Neve took a deep breath and sheathed the dagger very, very carefully; forcing what she hoped was a grateful smile. Now she wondered whether she’d ever dare wear the thing. Maybe she could just bury it somewhere in the wilderness.

“Your mother would probably use that thing on me if she had any notion I’d made it for you,” Vanian said wryly. “I can’t even imagine what she’d do if she knew about this.” He opened his other hand, displaying a shining crystal the size of Neve’s thumbnail.

“A diamond?” Neve said, taking the crystal, suddenly thinking of the pouch of rubies she’d surreptitiously tucked into her spare stockings. But as soon as she touched the hard stone, a shock of pure recognition ran up her arm, and she knew it was no ordinary diamond she held.

“A small fragment of the Nexus itself,” Vanian said. He grimaced. “You have no idea how much it hurt to create that for you. Hopefully it will let you retain some of the magic you’ve learned to use here. I don’t know that it will. But there’s no harm in trying, I suppose.”

Then he scowled.

“Now, where to put it—”

“A necklace?” Neve suggested. “I can wear it inside my tunic, where nobody can see.”

She well understood her father’s concern. The Nexus was an incredible, immeasurable power; not only that, but her father—and Neve herself—were tied very, very closely to the Nexus. She couldn’t imagine what might happen to either or both of them should that small fragment fall into someone else’s hands or be destroyed.

“No, no,” Vanian said, shaking his head. “Somebody might steal it.” Then he sighed. “Sit down.”

He pulled off Neve’s boot, then unlaced the bottom of her trousers, pushing them up. He ripped open Neve’s stocking behind her right knee.

“What are you doing?” Neve asked cautiously.

“Would you rather take your trousers and stockings off?” Vanian asked practically, raising one eyebrow. “I thought not.”

He pressed the crystal against Neve’s leg, behind and just above her knee; when he took his hand away it was empty. Neve reached behind her knee and felt; there was a crystal-sized hard lump there under her skin. Vanian ran his finger down the tear in her stocking and it closed seamlessly, but he left her to lace her trousers and replace her boot herself, sitting back on the bench.

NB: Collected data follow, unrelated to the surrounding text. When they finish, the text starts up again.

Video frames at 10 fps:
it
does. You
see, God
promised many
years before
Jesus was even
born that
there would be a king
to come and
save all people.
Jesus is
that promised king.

“If you should happen to be robbed,’’ Vanian said wryly, “the back of the knee isn’t a place where an attractive young woman would generally be searched. But I don’t know what will happen when you take a part of the Nexus out of the Keep. If it should cause you trouble, you might have to cut it out, so I didn’t want to implant it too deeply, or anywhere vital.” He grinned. “And do be careful which knife you’d use to cut it out!”

Suddenly Neve felt a pang of conscience. Her father hadn’t even speculated what effect it might have on him—the Guardian sending a piece of the Nexus outside the Keep. It must be a great deal like tearing off a piece of himself.

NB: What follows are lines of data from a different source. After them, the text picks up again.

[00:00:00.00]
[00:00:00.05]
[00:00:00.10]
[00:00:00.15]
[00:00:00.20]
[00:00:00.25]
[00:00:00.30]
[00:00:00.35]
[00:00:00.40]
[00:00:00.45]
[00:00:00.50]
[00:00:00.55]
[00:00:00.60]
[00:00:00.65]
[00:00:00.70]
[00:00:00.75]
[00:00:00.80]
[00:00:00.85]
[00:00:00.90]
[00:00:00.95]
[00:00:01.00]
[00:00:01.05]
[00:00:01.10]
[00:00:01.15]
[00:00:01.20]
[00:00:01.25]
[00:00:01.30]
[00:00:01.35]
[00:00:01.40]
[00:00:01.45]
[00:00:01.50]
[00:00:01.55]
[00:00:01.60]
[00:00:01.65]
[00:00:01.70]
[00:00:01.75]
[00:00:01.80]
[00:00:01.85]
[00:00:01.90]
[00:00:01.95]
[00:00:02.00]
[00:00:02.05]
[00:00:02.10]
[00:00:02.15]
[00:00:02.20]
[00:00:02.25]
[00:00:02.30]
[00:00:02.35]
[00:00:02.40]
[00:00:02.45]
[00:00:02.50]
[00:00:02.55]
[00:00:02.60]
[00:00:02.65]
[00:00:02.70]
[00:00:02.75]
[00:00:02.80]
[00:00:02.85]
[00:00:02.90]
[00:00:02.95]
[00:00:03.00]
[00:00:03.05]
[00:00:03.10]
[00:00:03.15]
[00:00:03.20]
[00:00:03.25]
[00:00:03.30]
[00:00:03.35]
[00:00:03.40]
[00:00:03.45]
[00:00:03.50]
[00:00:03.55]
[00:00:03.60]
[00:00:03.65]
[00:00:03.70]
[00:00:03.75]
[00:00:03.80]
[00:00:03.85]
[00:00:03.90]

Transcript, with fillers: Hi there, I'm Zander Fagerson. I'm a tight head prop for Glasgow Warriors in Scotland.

“Maybe you shouldn’t—” Neve said slowly.

Vanian raised his eyebrows.

“Nonsense,” he said, waving negligently. “I think of it as a necessary experiment. If that fragment of the Nexus serves you, and if your mother and I leave here someday, I may want to take a piece of the Nexus myself. I’ve become rather accustomed to all the conveniences here, you know, and I was no mage at all outside.”

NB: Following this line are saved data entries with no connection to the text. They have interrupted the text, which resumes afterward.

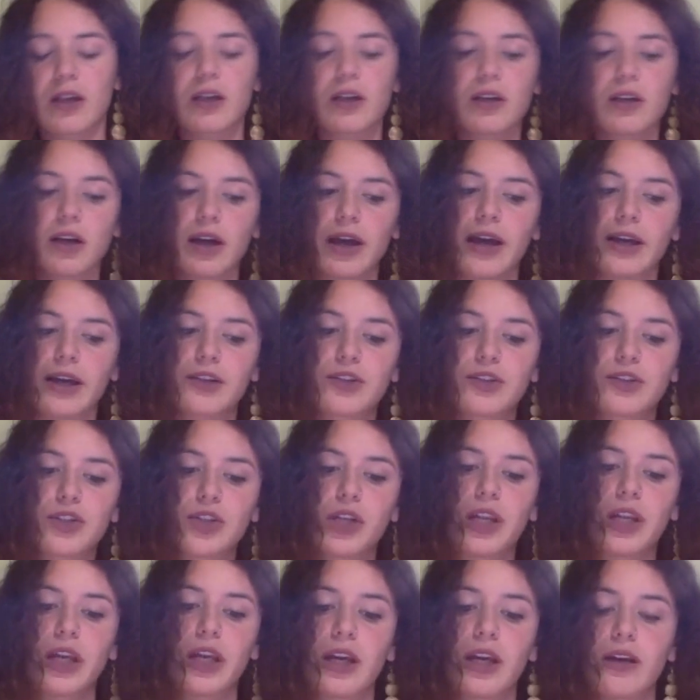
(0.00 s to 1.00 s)

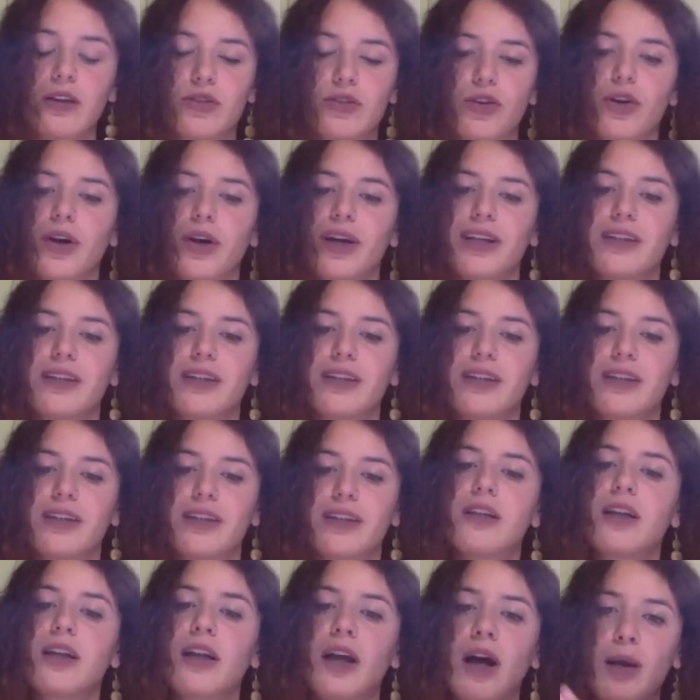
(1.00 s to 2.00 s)
Actually, so it
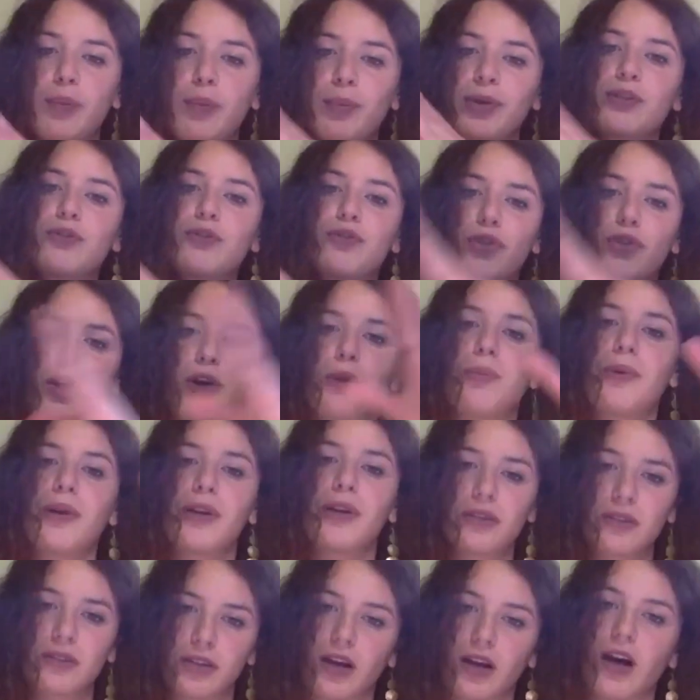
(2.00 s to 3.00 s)
didn't happen for a
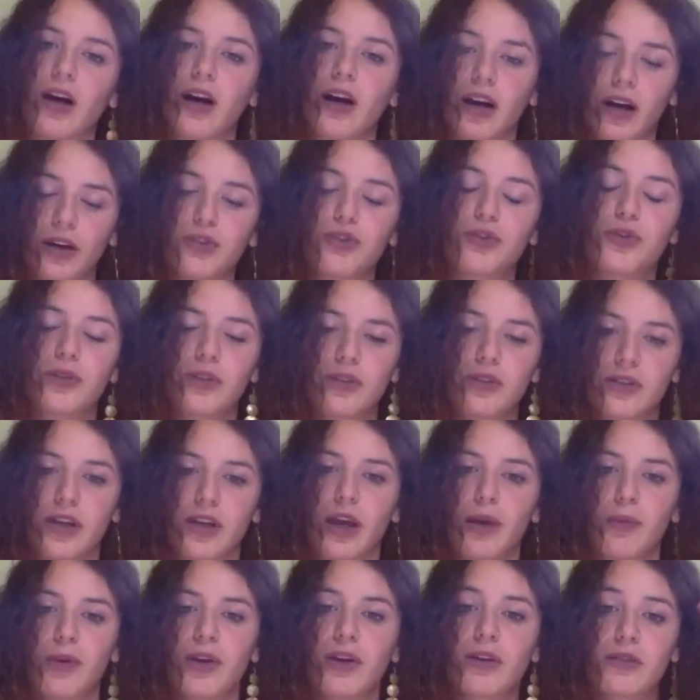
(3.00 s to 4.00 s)
bit, I should say,
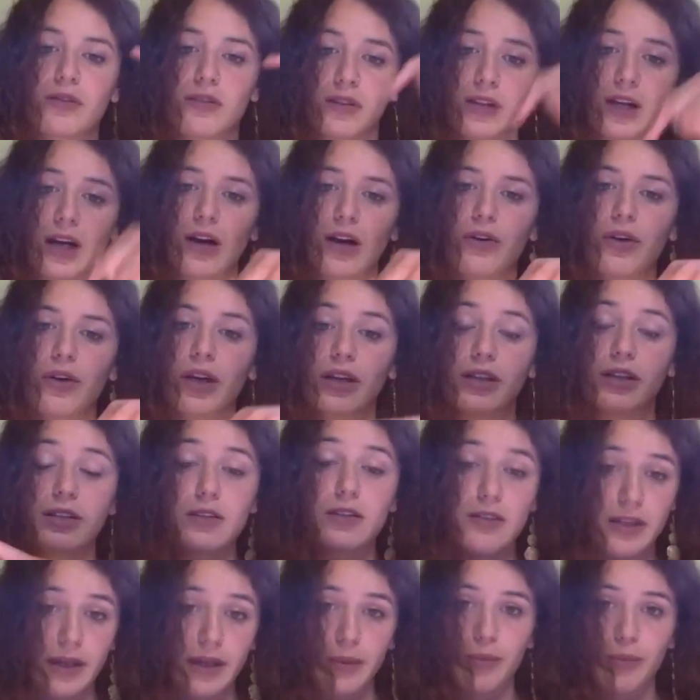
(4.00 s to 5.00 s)
because now in
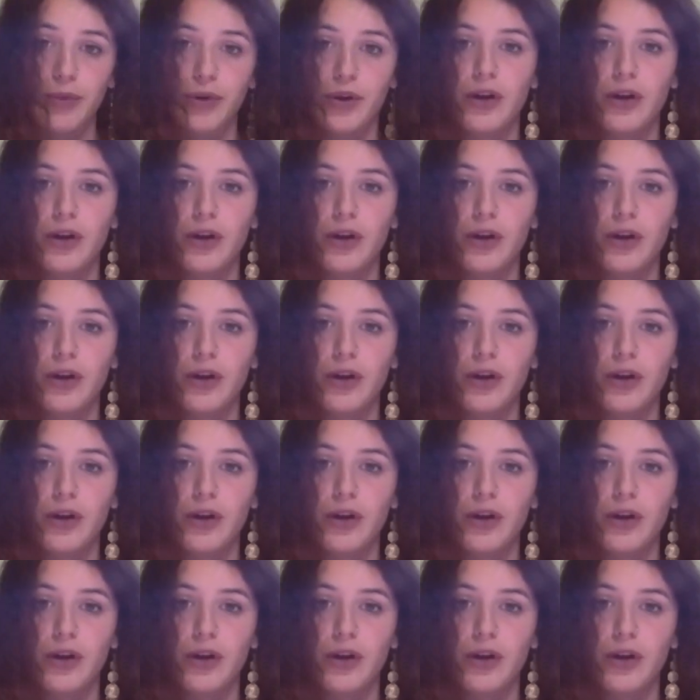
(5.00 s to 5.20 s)
December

Neve didn’t believe a word of it, but the deed was done and she knew her father better than to believe she could change his mind. His comments about her mother notwith­standing, she knew where the other half of her own stub­bornness came from, and it wasn’t the Nexus.

To Neve’s gratitude, there was no teary farewell at the door, only her mother handing her a satchel with still-hot meat rolls and fruit pies and Father standing at the door tapping his toe impatiently. Neve said nothing; leading the horse and mule her father had made, she simply took a deep breath and stepped over the threshold—and out of her world.